Значит, все-таки, это Сонька. Стерва проклятая! Что б ей провалиться!
— Плохо чувствую, — жалобно проговорила Ксюша. — Как ты мог так поступить со мной? Сначала ушел, ничего не сказав, потом этот звонок. Я не могла глаз сомкнуть после нашего разговора. Что случилось? — Она посмотрела на него с мольбой.
Он кивнул, продолжая оставаться все таким же холодным и отстраненным.
— Хорошо. Я скажу тебе, что случилось. Помнишь, когда я впервые пришел к тебе домой, ты… что ты делала?
Внутри у Ксюши все оборвалось.
— Я не понимаю о чем ты, — произнесла она чужим голосом. — Готовила ужин. Встречала тебя. Потом занималась с тобой любовью.
— Да, все верно. Но до того, как заняться любовью — что было до этого?
— Ничего. — Она попыталась взглянуть ему в глаза и не смогла.
— Ладно. Я тебе подскажу. Ты зажгла две свечи и поставила их в изголовье кровати. Помнишь?
— Помню. — Ксюша улыбнулась дрожащими губами. — Ну и что тут такого? Я люблю зажженные свечи. Это романтично.
— А луна в окне? А раздернутые занавески? Это тоже романтично?
— Да, конечно. Луна — друг влюбленных.
— Да, друг. А еще она помогает тем, кто… кто совершает колдовской обряд.
Ксюша поняла, что это конец. Глаза ее сощурились, ногти до боли впились в ладонь.
— Она встречалась с тобой? Встречалась, да? — Ей уже было все равно. Она чувствовала лишь всепоглощающую ярость. То была ярость смертельно раненного зверя.
На лице Николая отразилось недоумение.
— Ты имеешь в виду Ольгу, что ли?
— Причем тут Ольга? Телега! Это она тебя надоумила! Говори, она?
— Какая телега? Ксюша, не валяй дурака. Лучше честно признайся, ты делала приворот на меня?
Она вдруг ясно осознала, что погубила себя собственными руками. Николай не виделся с Сонькой. Она ничего ему не говорила.
Ксюша перевела дух. Николай смотрел на нее в упор, подбородок его напрягся и выдвинулся вперед.
— С чего ты решил, что я делала приворот? — произнесла она как можно более невозмутимо.

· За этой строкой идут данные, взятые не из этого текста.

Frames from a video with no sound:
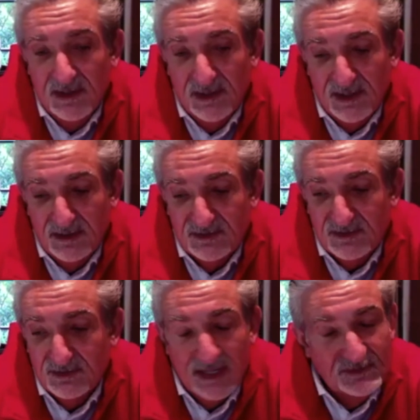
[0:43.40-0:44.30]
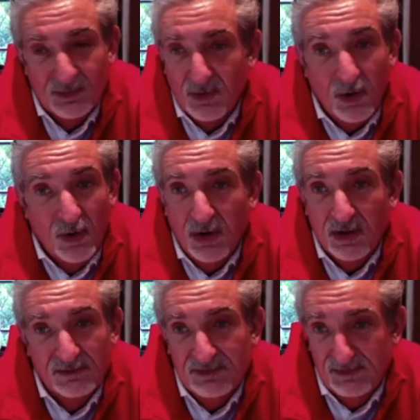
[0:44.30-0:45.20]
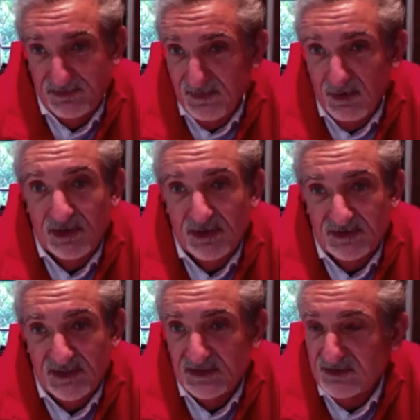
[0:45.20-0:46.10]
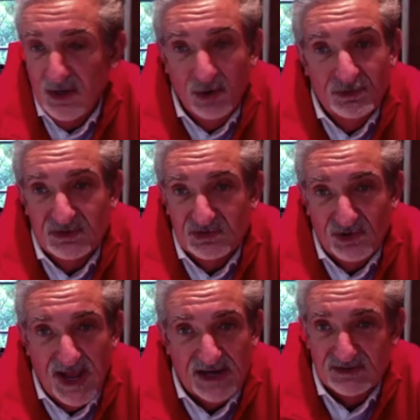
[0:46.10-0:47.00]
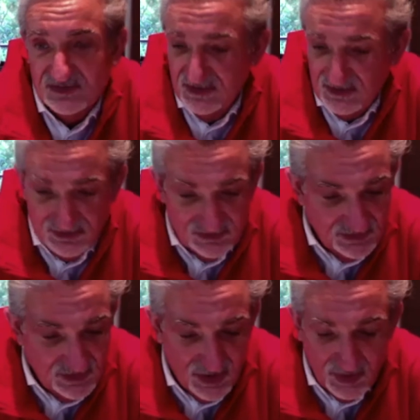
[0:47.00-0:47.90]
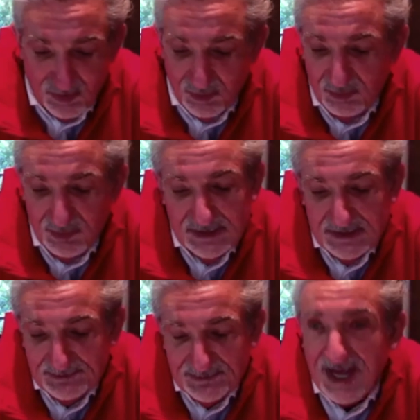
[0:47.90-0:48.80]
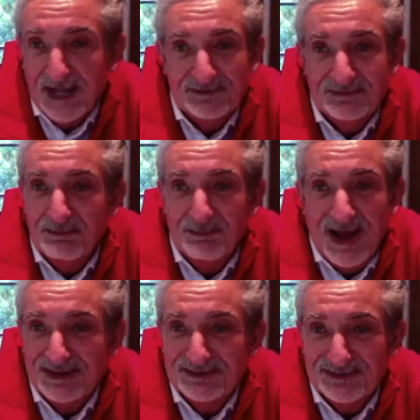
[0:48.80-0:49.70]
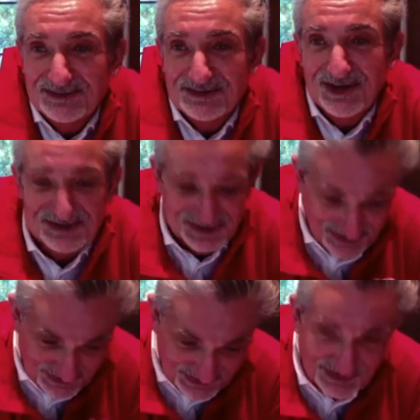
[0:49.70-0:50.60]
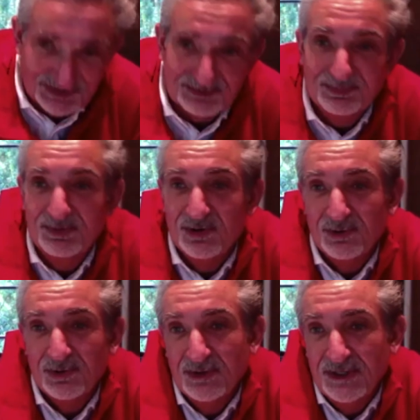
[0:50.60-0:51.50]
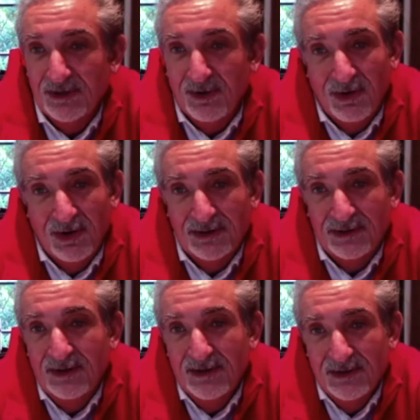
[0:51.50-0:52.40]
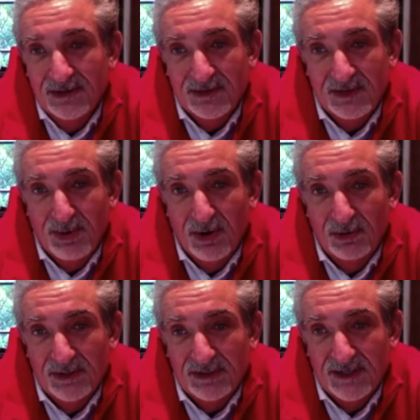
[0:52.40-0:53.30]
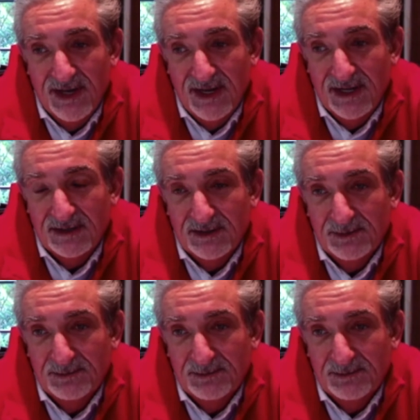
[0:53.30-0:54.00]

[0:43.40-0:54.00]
And so that's where all of the focus is. No distractions, no out of the box discussions, just purely on the opponent in hand.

— Потому что все выглядит очень странно. Я на тебя глядеть не хотел, и вдруг ты околдовываешь меня. Заставляешь позабыть об Ольге. Ставишь свечи в изголовье. Твердишь, что тебе нравится полная луна, которая может нравиться разве что шизофреникам. А дальше начинается невообразимое. Ты кричишь во сне, тебе чудится что-то по всем углам. Ты доходишь до нервного срыва. Появление Ольги кажется тебе чем-то сверхъестественным. Могу поклясться, что ты и не видела ее в тот момент, вместо нее было нечто другое. Ужасное. Невообразимое. Так?
Ксюша подавленно молчала. Как он мог догадаться, если это не Телега? Как?
— Ты думаешь, как я догадался? — будто прочитав ее мысли, тише проговорил Николай. — Ольга вчера рассказала мне о том, как ты бредила, когда тебя привезли в больницу.
— Бредила? Я?
— Да. Лежала в беспамятстве и повторяла, как заклинание, одни и те же слова: «Свечи, полнолуние, приворот». Дело в том что… — Николай запнулся, резким движением придвинул к себе стул, сел и посмотрел на Ксюшу без гнева, лишь с жалостью. — В общем, когда я получил травму, у меня было похожее состояние. Друзья и отец потом рассказывали, что я круглые сутки бормотал себе под нос: «Захват. Нужен захват, а потом подсечка». Будучи без сознания, я продолжал переживать в подробностях поединок. Это я к тому тебе говорю, что, когда мозг отключается, наружу выплывает все, что таится в нашем подсознании. То, что тебя беспокоит более всего.